■ **WHAT IS REQUIRED**
Scan the records for lines holding "frames". Say how many there are and give nothing else.

■ **RECORDED INFORMATION**
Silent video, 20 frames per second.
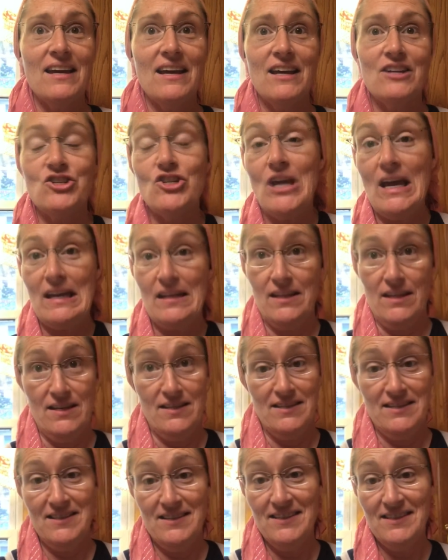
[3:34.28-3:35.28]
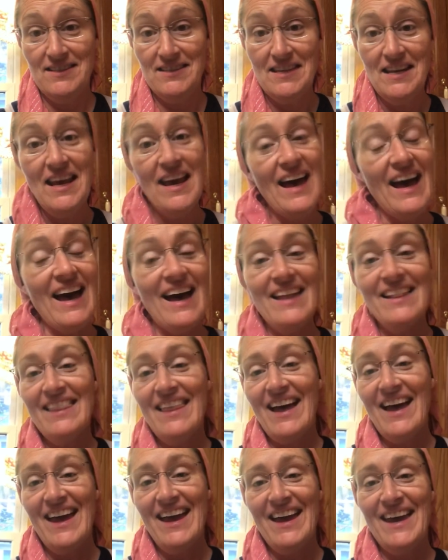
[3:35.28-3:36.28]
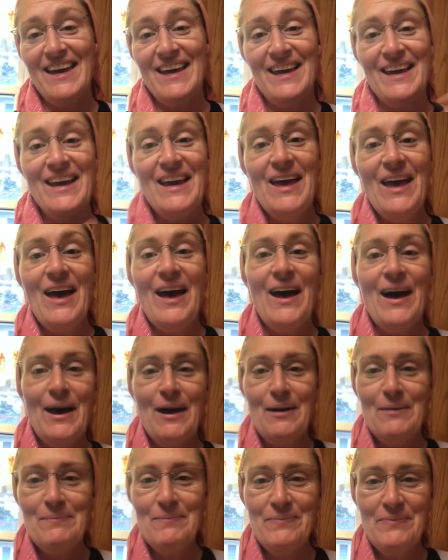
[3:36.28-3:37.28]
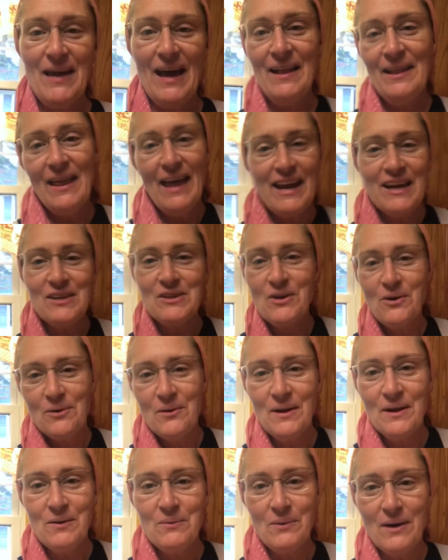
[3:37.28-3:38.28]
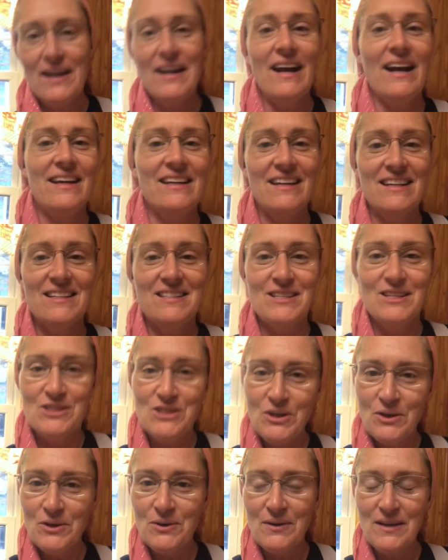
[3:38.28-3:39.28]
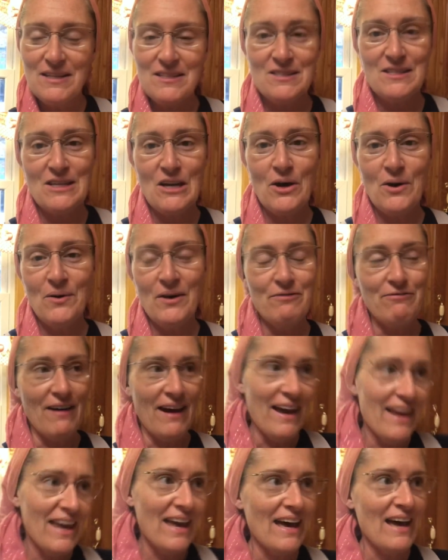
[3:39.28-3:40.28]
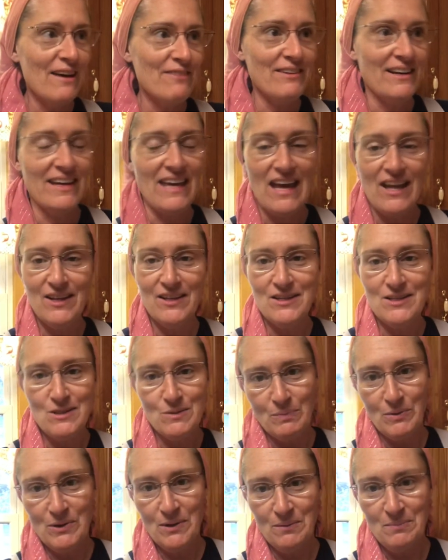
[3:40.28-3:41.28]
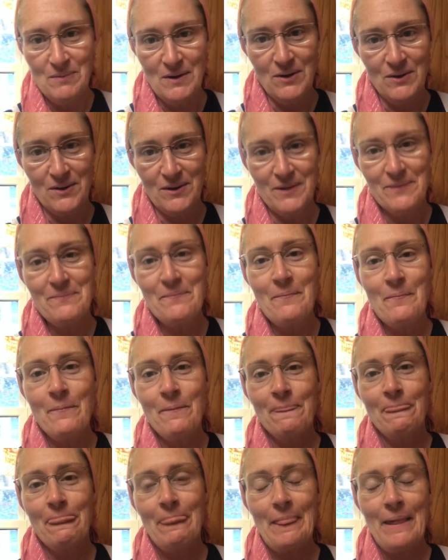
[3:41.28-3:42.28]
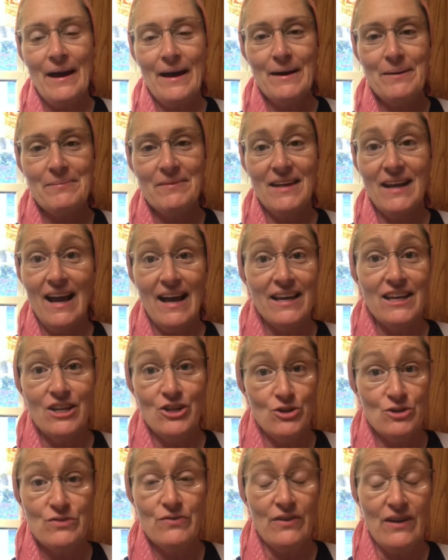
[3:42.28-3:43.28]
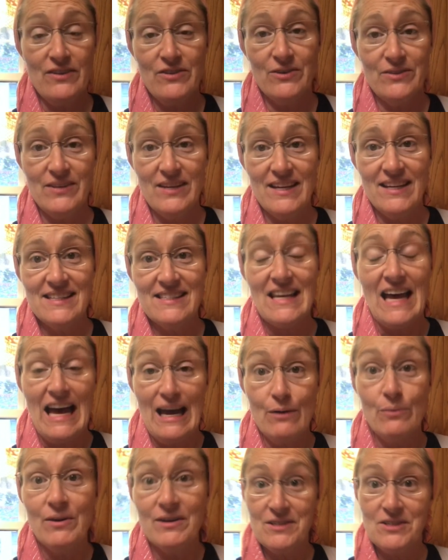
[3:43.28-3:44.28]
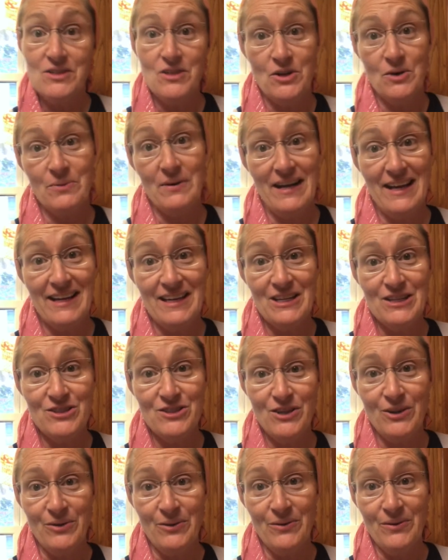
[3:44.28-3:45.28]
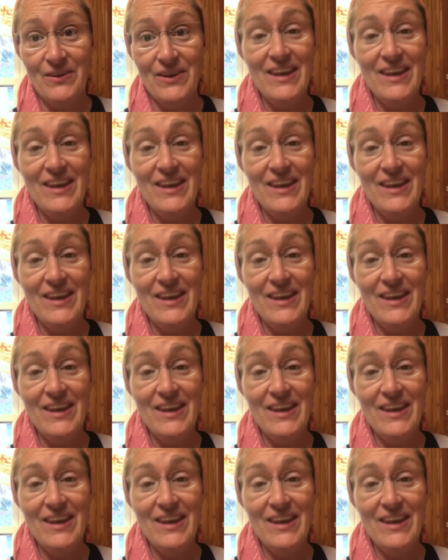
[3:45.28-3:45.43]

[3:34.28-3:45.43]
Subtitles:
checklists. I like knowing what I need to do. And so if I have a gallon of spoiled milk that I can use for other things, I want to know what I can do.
...
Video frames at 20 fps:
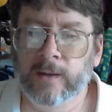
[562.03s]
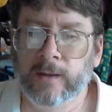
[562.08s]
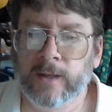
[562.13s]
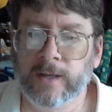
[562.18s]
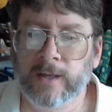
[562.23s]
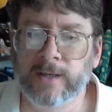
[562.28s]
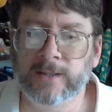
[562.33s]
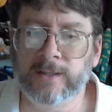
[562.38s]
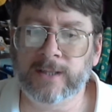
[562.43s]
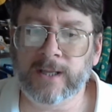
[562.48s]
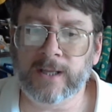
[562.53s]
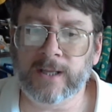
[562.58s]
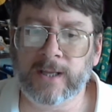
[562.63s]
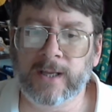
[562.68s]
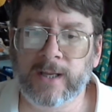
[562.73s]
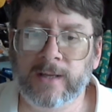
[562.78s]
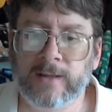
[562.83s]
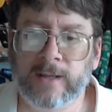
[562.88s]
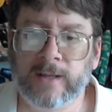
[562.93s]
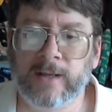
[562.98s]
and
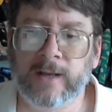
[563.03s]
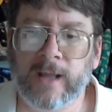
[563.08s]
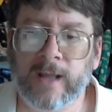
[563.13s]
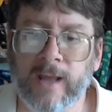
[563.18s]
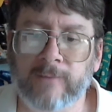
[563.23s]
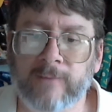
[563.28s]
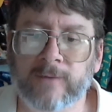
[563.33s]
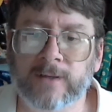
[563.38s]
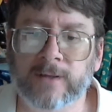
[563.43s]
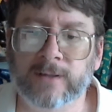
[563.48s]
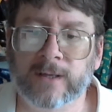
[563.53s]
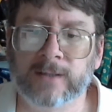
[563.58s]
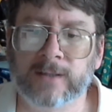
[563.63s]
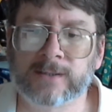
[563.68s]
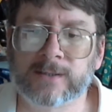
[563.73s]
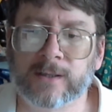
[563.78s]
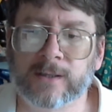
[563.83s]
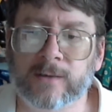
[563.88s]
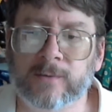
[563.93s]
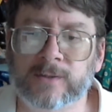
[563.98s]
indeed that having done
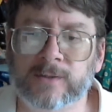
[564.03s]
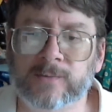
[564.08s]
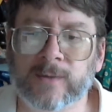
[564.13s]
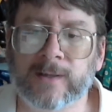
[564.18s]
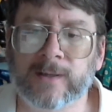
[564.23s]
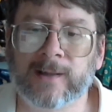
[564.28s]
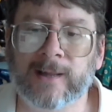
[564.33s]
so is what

■ **SOLUTION TO THIS PROBLEM**
2